Exercise aim: The required result is the number of lines below that hold the word "frames", stated without anything else.

Records for the task START

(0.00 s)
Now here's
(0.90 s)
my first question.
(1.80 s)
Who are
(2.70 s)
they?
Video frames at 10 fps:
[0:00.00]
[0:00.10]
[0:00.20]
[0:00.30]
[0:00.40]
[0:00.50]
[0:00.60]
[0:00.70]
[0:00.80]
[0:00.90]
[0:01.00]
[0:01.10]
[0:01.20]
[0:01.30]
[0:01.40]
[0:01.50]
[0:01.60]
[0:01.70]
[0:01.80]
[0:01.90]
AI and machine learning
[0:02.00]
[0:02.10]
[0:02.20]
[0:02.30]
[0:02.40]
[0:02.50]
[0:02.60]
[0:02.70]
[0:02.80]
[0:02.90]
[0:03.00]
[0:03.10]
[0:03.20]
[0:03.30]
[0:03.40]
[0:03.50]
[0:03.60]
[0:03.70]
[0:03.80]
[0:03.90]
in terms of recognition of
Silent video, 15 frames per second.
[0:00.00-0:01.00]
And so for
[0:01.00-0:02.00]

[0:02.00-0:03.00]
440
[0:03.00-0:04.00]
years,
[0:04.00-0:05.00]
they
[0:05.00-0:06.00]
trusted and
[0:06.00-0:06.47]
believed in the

Records for the task END
Records for the task START

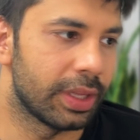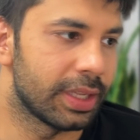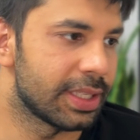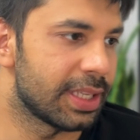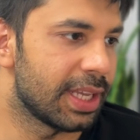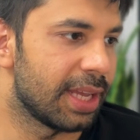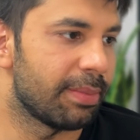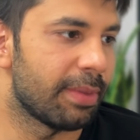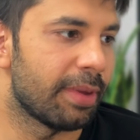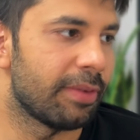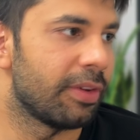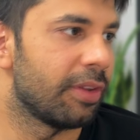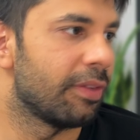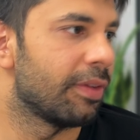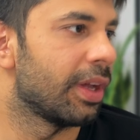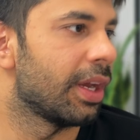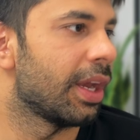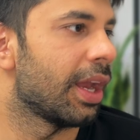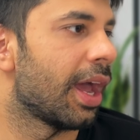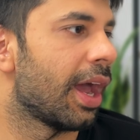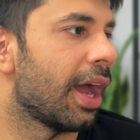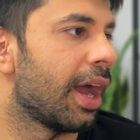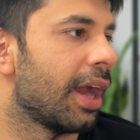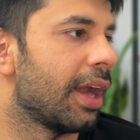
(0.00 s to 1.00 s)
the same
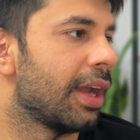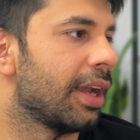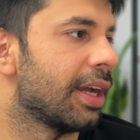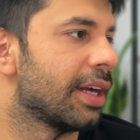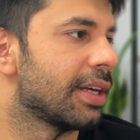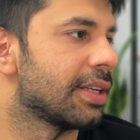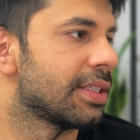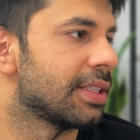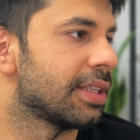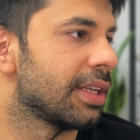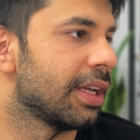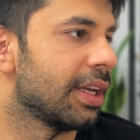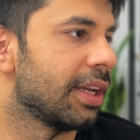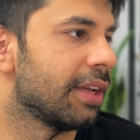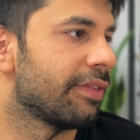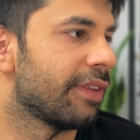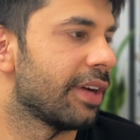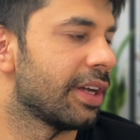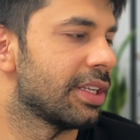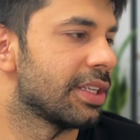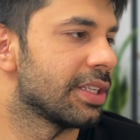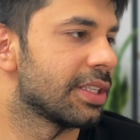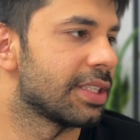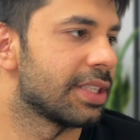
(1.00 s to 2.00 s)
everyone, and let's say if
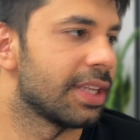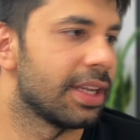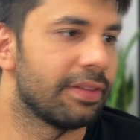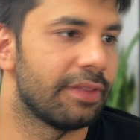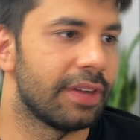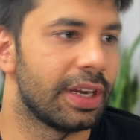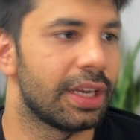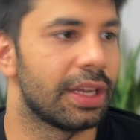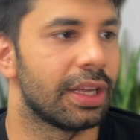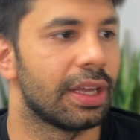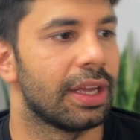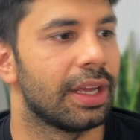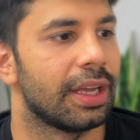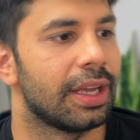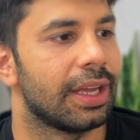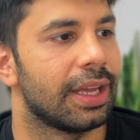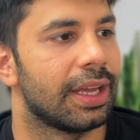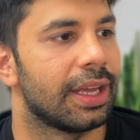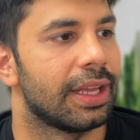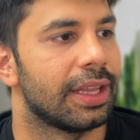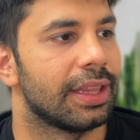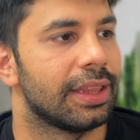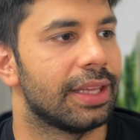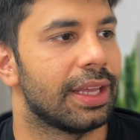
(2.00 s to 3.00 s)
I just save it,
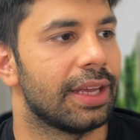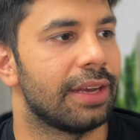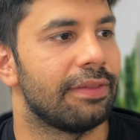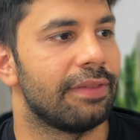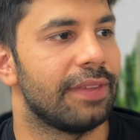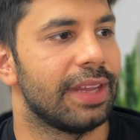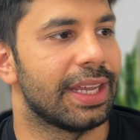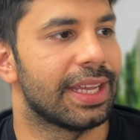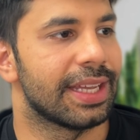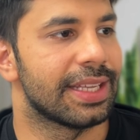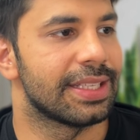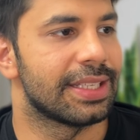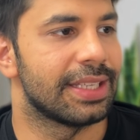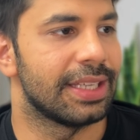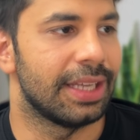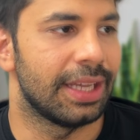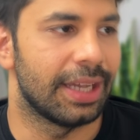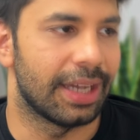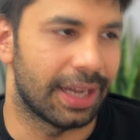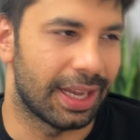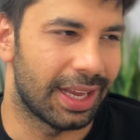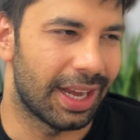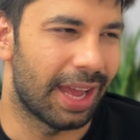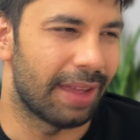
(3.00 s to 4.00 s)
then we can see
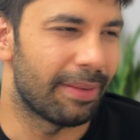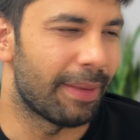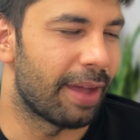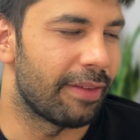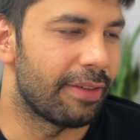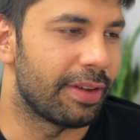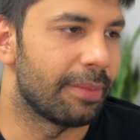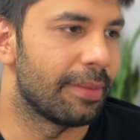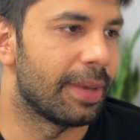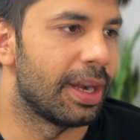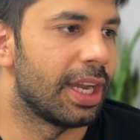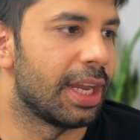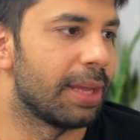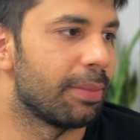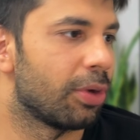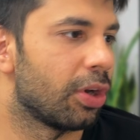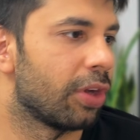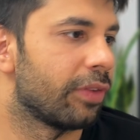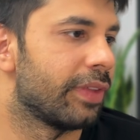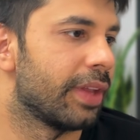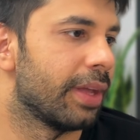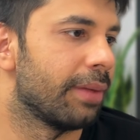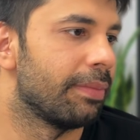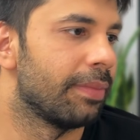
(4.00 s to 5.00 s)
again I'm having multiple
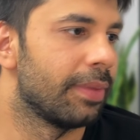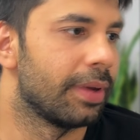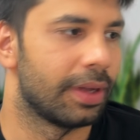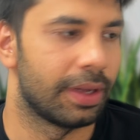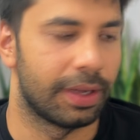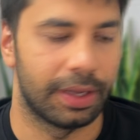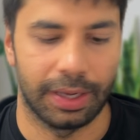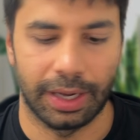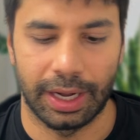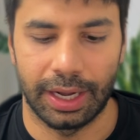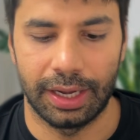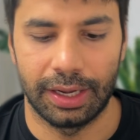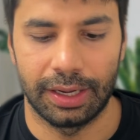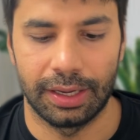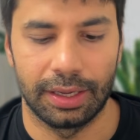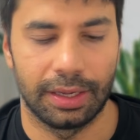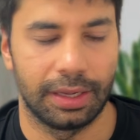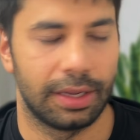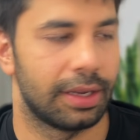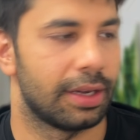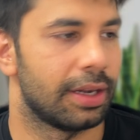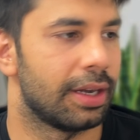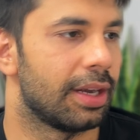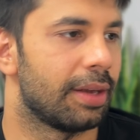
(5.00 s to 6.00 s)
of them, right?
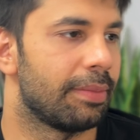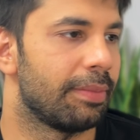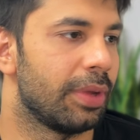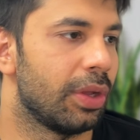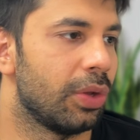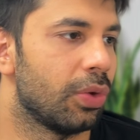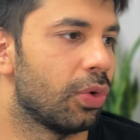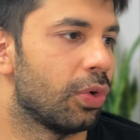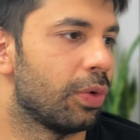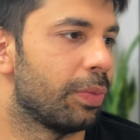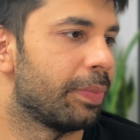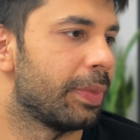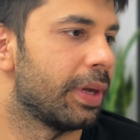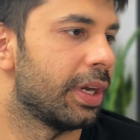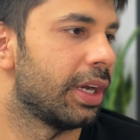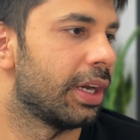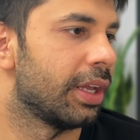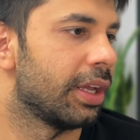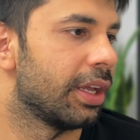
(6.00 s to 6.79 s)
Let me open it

Records for the task END

Result: 2